Segment Start: Material provided

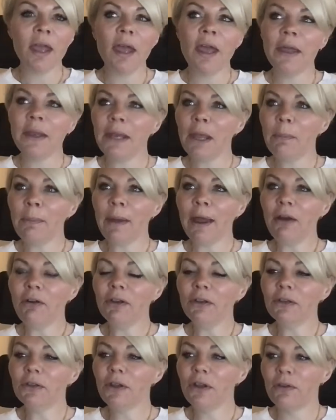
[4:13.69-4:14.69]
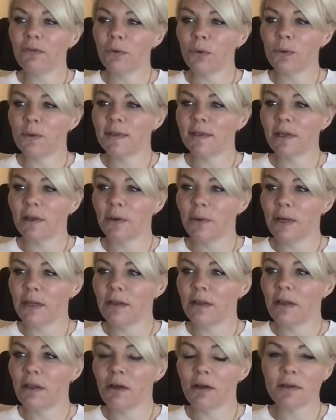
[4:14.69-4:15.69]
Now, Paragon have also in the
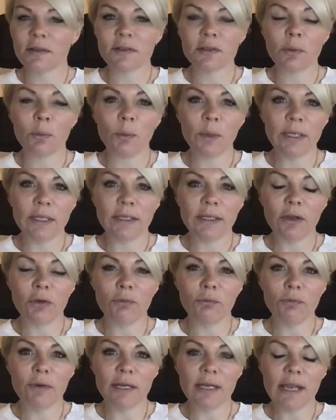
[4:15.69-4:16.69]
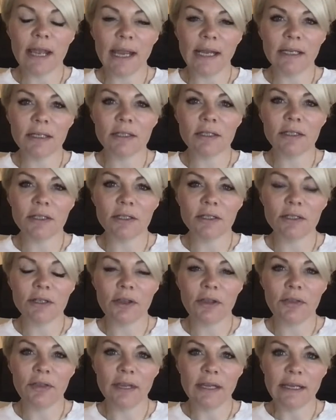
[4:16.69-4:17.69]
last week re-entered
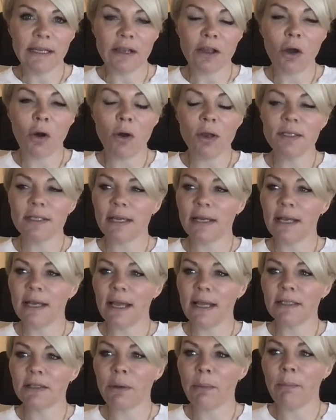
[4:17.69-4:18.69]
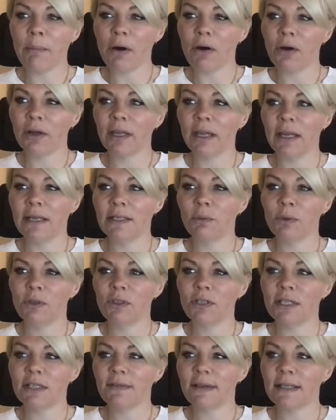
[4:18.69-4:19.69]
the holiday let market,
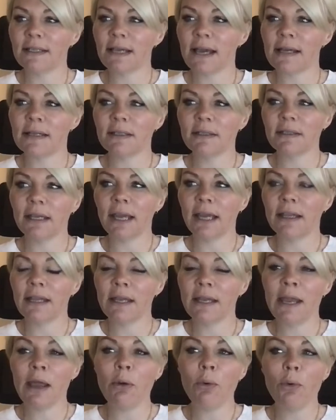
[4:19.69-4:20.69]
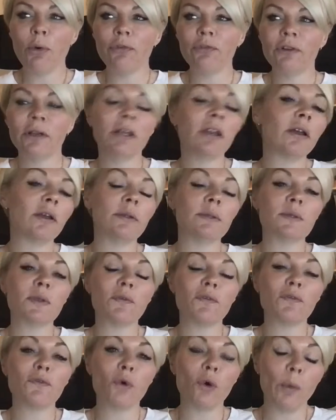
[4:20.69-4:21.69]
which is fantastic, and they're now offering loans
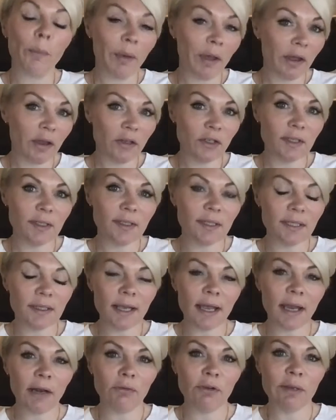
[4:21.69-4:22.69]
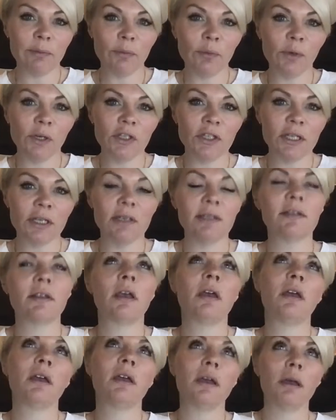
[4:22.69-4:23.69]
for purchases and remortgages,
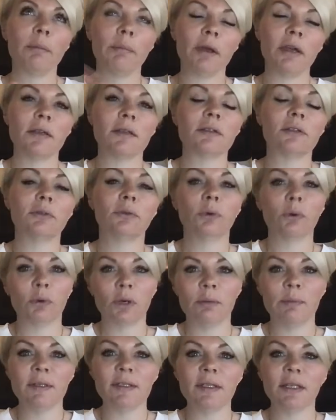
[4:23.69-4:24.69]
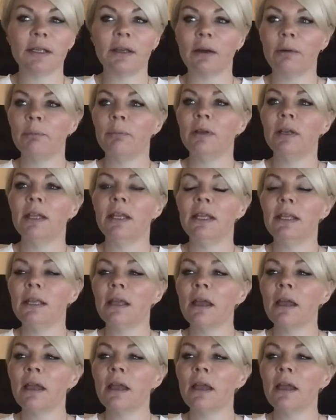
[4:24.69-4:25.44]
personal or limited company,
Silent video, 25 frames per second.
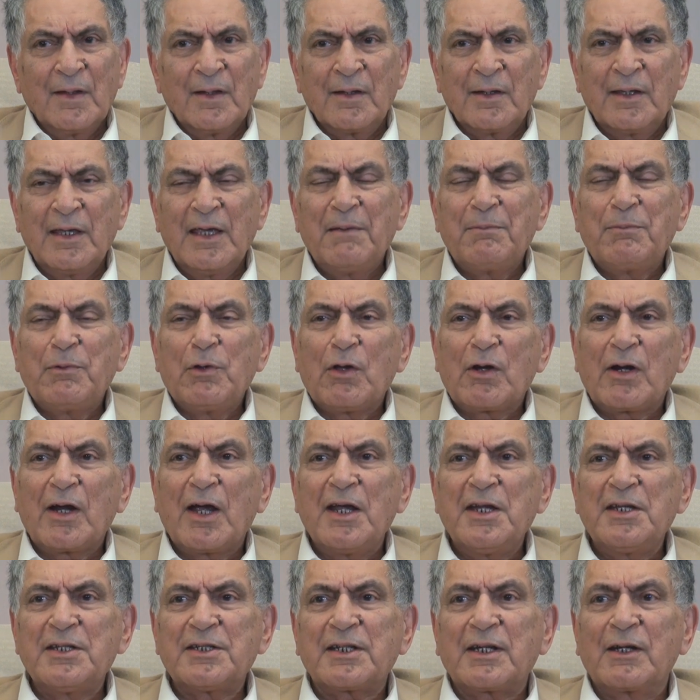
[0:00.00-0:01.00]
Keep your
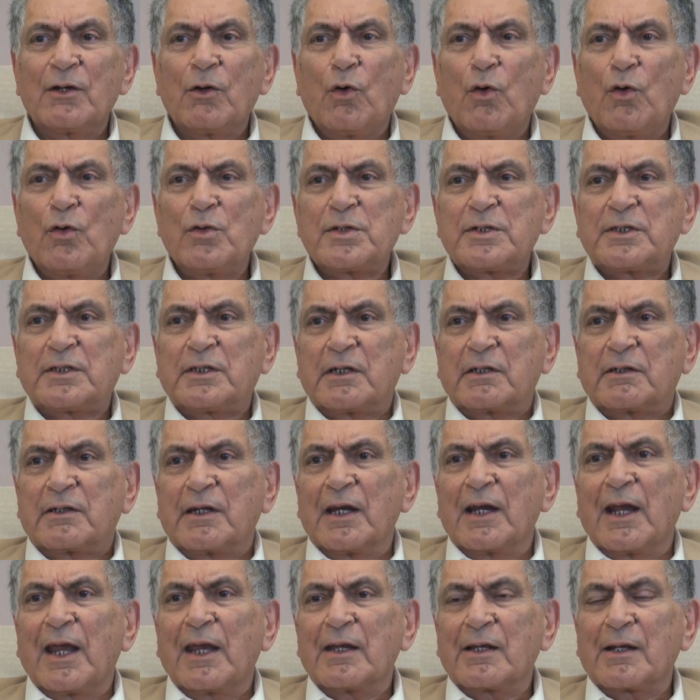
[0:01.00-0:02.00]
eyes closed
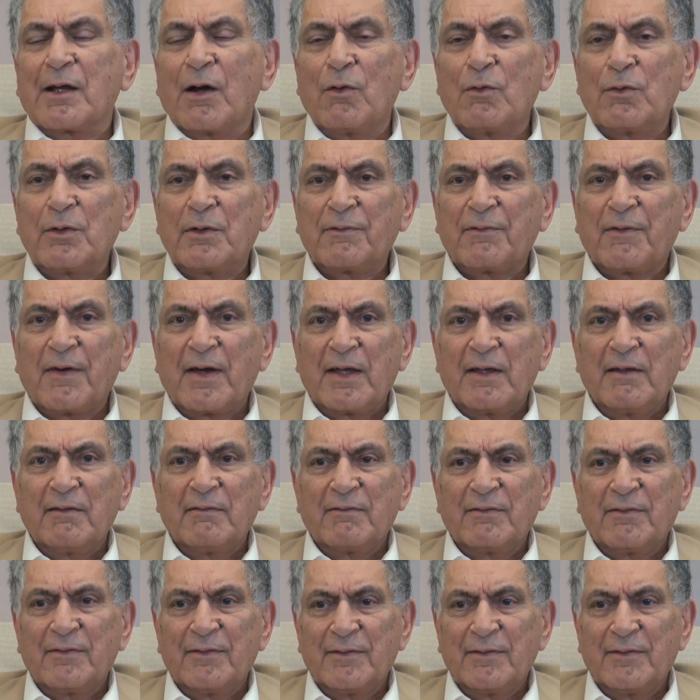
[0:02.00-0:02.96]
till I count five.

Segment End: Material provided
Segment Start: Material provided

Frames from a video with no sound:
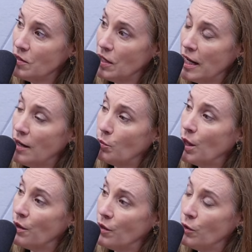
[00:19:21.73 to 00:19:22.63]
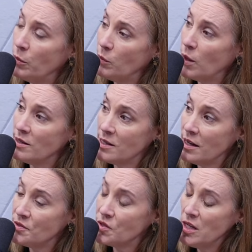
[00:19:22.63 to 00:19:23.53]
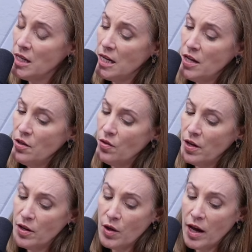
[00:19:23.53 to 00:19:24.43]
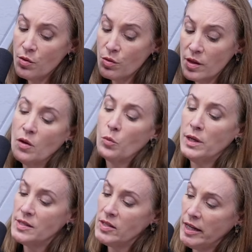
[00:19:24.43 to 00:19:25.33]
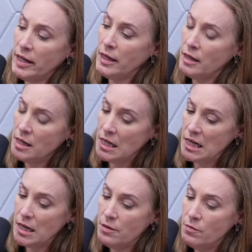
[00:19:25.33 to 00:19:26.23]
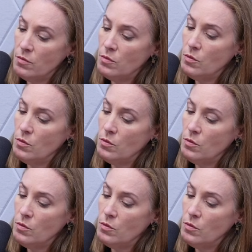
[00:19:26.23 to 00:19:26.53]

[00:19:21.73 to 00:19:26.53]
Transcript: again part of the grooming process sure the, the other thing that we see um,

Segment End: Material provided

■ **How to complete this task**
Please give an exact copy of the entries above, from the line with "[00:19:26.23 to 00:19:26.53]" down to the line with "Transcript: again part", inclusive, and nothing else.

■ **Answer area**
[00:19:26.23 to 00:19:26.53]

[00:19:21.73 to 00:19:26.53]
Transcript: again part of the grooming process sure the, the other thing that we see um,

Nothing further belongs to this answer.